Con el firme objetivo de elevar el estándar de calidad del kiwi chileno en los mercados internacionales y asegurar una experiencia óptima para el consumidor final, el Comité del Kiwi, en alianza estratégica con la Pontificia Universidad Católica de Chile (PUC), anunció el inicio de un intensivo programa de formación técnica enfocado en la fisiología de maduración y manejo de postcosecha.
El programa formativo se dictará con una frecuencia de dos días a la semana durante todo el mes de agosto y la primera semana de septiembre. La iniciativa busca actualizar a la industria en temas de la poscosecha de kiwi, también derribar paradigmas operativos históricos y capacitar de forma integral a productores, exportadores e intermediarios comerciales, en el contexto de una industria que crece en volúmenes y que requerirá formar y disponer de equipos técnicos capacitados y actualizados
Uno de los ejes conceptuales de esta capacitación radica en entender la naturaleza biológica del kiwi frente a otras especies frutales. Según explica Juan Pablo Zoffoli, reconocido experto en postcosecha y docente de la Pontificia Universidad Católica de Chile, el kiwi se cosecha en un estado de madurez fisiológica que dista significativamente de la madurez final de consumo.

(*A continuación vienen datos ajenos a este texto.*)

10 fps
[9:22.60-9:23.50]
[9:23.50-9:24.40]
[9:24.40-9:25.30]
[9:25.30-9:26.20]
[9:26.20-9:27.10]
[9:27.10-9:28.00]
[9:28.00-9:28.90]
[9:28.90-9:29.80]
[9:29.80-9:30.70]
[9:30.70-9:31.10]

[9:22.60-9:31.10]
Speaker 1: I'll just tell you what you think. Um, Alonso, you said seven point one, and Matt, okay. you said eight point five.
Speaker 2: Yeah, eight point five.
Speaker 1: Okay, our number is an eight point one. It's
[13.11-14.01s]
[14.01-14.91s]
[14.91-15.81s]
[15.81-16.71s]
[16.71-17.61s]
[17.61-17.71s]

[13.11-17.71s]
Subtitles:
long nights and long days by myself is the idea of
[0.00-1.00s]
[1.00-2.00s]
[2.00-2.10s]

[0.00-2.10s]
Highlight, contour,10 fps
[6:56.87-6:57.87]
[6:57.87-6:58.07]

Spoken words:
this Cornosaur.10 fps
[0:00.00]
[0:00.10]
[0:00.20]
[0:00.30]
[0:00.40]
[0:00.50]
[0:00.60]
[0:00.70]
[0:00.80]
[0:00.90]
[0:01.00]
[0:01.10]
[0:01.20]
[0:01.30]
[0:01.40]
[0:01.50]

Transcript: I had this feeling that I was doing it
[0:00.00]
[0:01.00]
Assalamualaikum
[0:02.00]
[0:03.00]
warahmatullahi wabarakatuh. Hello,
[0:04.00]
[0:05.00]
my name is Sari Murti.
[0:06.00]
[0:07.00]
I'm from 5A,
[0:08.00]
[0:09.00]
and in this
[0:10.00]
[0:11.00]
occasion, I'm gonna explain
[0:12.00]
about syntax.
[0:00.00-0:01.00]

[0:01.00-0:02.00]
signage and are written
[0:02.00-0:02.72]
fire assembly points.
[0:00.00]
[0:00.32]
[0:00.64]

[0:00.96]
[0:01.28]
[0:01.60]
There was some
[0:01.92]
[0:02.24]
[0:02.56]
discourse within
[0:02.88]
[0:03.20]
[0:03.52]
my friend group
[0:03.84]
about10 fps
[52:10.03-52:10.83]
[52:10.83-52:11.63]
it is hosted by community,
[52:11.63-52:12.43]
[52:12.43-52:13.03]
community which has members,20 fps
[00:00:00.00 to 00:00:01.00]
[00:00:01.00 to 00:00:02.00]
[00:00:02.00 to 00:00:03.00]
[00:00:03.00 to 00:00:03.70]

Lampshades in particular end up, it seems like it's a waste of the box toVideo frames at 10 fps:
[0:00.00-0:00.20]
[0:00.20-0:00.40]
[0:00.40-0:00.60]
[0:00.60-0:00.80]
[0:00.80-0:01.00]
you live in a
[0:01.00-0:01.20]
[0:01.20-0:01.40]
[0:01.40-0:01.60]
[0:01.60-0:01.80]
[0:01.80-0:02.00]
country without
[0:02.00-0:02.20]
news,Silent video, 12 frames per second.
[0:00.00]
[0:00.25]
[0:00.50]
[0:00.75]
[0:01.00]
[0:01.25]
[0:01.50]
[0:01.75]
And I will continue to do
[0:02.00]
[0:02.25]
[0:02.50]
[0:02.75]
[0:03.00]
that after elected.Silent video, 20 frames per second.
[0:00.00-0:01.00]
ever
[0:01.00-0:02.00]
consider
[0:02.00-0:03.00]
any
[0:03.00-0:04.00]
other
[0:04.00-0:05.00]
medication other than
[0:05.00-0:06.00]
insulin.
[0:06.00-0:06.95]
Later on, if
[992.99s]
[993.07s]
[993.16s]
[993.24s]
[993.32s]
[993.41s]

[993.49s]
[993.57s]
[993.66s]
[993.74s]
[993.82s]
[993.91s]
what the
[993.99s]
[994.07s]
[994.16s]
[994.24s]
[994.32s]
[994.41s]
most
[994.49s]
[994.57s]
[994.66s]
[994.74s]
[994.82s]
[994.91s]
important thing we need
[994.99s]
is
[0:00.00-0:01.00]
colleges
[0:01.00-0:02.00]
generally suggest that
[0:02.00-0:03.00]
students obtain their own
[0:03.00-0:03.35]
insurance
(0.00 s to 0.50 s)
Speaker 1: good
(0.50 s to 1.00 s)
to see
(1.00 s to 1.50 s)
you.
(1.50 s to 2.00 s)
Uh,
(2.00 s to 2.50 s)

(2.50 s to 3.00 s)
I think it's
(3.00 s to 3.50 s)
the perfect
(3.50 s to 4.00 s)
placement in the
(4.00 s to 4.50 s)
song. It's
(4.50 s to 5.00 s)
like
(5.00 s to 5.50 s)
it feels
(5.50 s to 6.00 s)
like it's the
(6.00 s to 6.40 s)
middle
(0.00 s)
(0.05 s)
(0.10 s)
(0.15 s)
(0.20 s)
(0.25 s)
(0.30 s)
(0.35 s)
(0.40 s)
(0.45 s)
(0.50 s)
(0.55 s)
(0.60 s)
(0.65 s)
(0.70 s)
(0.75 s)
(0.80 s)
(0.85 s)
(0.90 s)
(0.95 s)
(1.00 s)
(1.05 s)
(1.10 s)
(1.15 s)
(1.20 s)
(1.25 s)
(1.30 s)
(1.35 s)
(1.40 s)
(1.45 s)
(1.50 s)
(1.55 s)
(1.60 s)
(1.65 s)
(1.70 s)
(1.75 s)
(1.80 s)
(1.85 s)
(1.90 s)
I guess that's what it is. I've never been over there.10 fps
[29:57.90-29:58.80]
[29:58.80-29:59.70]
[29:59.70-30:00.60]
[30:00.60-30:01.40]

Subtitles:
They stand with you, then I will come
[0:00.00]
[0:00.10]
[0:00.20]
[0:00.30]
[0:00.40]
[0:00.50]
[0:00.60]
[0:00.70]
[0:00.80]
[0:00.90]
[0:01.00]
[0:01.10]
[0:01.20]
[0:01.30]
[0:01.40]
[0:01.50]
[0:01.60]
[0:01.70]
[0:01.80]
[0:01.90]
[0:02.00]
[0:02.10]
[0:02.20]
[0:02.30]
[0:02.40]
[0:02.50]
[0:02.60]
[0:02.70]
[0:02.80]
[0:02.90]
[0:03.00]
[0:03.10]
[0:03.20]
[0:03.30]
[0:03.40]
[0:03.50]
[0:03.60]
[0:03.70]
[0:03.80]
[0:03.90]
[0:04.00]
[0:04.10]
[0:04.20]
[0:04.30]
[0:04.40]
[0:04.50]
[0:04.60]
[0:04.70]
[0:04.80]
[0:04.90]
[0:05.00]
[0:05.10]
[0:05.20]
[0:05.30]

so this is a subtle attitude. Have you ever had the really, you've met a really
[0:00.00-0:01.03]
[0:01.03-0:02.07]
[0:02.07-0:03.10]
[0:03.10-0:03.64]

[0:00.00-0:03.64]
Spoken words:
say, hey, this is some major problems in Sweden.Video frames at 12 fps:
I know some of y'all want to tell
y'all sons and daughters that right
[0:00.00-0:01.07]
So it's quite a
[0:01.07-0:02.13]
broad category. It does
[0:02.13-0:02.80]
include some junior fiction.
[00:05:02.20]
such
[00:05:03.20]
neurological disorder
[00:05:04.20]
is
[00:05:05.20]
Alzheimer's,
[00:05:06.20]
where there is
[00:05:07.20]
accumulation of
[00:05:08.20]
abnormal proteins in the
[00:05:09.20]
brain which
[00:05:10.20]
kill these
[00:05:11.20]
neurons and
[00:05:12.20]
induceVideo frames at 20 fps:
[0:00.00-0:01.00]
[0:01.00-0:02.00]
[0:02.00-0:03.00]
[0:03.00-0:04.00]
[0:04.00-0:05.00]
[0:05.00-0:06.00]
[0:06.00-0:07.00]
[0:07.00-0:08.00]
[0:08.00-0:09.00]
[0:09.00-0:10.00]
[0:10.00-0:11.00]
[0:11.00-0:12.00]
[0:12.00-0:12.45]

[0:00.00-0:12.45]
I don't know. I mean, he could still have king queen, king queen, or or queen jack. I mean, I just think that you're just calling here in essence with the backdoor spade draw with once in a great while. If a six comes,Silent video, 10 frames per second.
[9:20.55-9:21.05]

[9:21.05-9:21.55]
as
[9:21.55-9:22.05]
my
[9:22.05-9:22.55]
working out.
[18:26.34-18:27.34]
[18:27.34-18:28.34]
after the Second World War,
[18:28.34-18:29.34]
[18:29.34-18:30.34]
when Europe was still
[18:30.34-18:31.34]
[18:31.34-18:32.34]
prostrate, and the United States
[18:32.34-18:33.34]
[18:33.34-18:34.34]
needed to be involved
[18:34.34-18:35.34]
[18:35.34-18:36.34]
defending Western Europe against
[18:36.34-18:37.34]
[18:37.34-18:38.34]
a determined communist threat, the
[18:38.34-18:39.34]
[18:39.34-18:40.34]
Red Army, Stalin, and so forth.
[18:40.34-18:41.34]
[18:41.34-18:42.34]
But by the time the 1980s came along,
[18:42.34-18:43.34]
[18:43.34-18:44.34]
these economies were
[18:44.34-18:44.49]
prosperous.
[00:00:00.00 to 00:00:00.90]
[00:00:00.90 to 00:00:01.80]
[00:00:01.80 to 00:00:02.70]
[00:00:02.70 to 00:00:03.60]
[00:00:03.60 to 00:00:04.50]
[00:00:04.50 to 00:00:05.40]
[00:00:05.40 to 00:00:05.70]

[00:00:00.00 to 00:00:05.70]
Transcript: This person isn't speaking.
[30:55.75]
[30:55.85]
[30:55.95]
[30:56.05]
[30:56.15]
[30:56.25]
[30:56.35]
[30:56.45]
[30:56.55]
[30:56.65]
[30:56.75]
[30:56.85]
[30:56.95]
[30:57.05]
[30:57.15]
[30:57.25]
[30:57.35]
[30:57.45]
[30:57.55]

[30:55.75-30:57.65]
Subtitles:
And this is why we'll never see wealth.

«Tú quieres comer un kiwi que esté listo para consumir. La discusión se basa en eso, en cómo lograr que se manifieste esa madurez de consumo y evitar los errores más frecuentes que se cometen para no llegar a esa maduración óptima», señala Zoffoli.
Entre las equivocaciones técnicas más recurrentes de la industria, Zoffoli destaca la tendencia a cosechar fruta excesivamente inmadura en un intento por conservar la firmeza, o someter la fruta a prolongados almacenamientos a bajas temperaturas apoyados por tecnologías de retención. Estas prácticas terminan limitando severamente la capacidad posterior del fruto para reactivar su proceso natural de ablandamiento y desarrollo de sabores.
Para solucionar este dilema, el académico enfatiza la necesidad de orientar el huerto hacia cosechas con sólidos solubles más avanzados y aplicar técnicas de acondicionamiento previa a la venta o esquemas de premaduración.
«La calidad se tiene que entender finalmente de cómo la está mirando el consumidor», precisa el docente de la PUC. «El consumidor te pide la satisfacción del punto de vista organoléptico (alta materia seca) y después te pide una fruta que esté blanda para poder comérsela. Eso significa que realmente se degrade el almidón y se convierta en azúcar. El productor tiene que producir fruta con alta materia seca y después el exportador preparar la fruta para que logre ablandarse correctamente”.
Otro punto medular abordado en el marco de estos cursos es el rol fundamental de los distribuidores e importadores en los mercados de destino. Para Zoffoli, la cadena de suministro tradicional debe acoplarse con la etapa final de recepción para retroalimentarse de la experiencia real del consumidor.
«Muchas veces no nos damos el tiempo de enseñarles a los importadores, pero para eso tenemos que dominar todos esos aspectos nosotros primero para poder enseñarles», advierte Zoffoli. «Las personas involucradas en la producción y en la venta tienen que entender el producto con mayor propiedad, de manera que le pierdan el miedo a estar mandando una fruta con una menor firmeza”.
Finalmente, Carlos Cruzat, presidente del Comité del Kiwi observó que el objetivo de estas instancias conjuntas es entregar herramientas concretas, y que permitan a quienes trabajan en estas materias, así como a las nuevas generaciones, desarrollar una industria del kiwi chileno con calidad, que compita bien, que entregue el sabor que los consumidores quieren.